Differential Behaviors of Atrial Versus Ventricular Fibroblasts A Potential Role for Platelet-Derived Growth Factor in Atrial-Ventricular Remodeling Differences
TL;DR: Atrial fibroblasts behave differently than ventricular fibro Blasts over a range of in vitro and in vivo paradigms, with atrial Fibroblast showing enhanced reactivity that may explain greater atrial fibrotic responses.

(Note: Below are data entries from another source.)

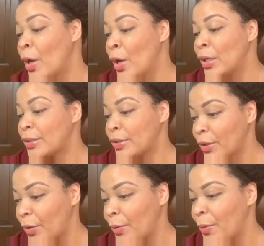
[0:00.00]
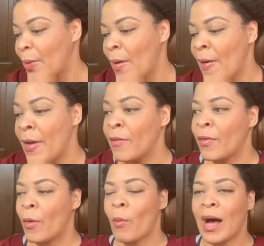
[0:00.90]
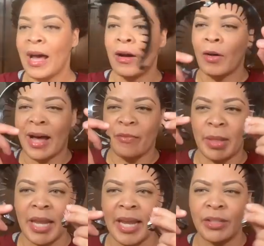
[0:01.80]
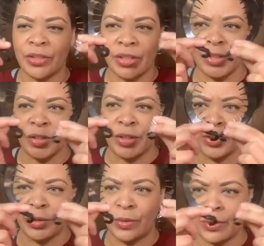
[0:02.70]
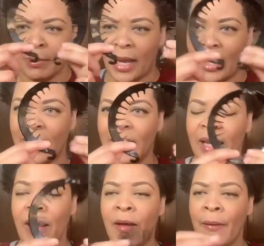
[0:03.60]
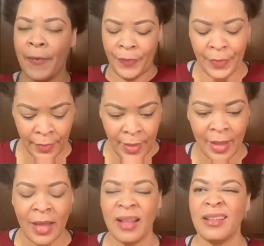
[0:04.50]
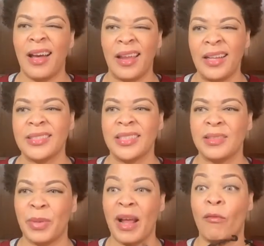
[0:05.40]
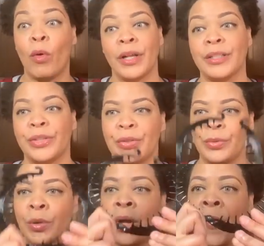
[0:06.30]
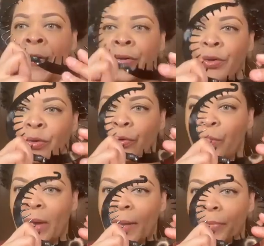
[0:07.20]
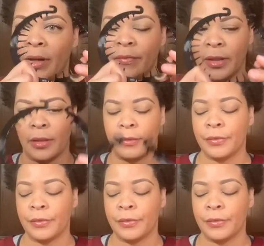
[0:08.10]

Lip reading: So for a while I've been anxious to use my, not anxious, but I wanted to use my puff cuff.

Abstract: Background— In various heart disease paradigms, atria show stronger fibrotic responses than ventricles. The possibility that atrial and ventricular fibroblasts respond differentially to pathological stimuli has not been examined. Methods and Results— We compared various morphological, secretory, and proliferative response indexes of canine atrial versus ventricular fibroblasts. Cultured atrial fibroblasts showed faster cell surface area increases, distinct morphology at confluence, and greater α-smooth muscle actin expression than ventricular fibroblasts. Atrial fibroblast proliferation ([3H]thymidine incorporation) responses were consistently greater for a range of growth factors, including fetal bovine serum, platelet-derived growth factor (PDGF), basic fibroblast growth factor, angiotensin II, endothelin-1, and transforming growth factor-β1. Normal atrial tissue showed larger myofibroblast density compared with ventricular tissue, and the difference was exaggerated by congestive heart failure. Congesti...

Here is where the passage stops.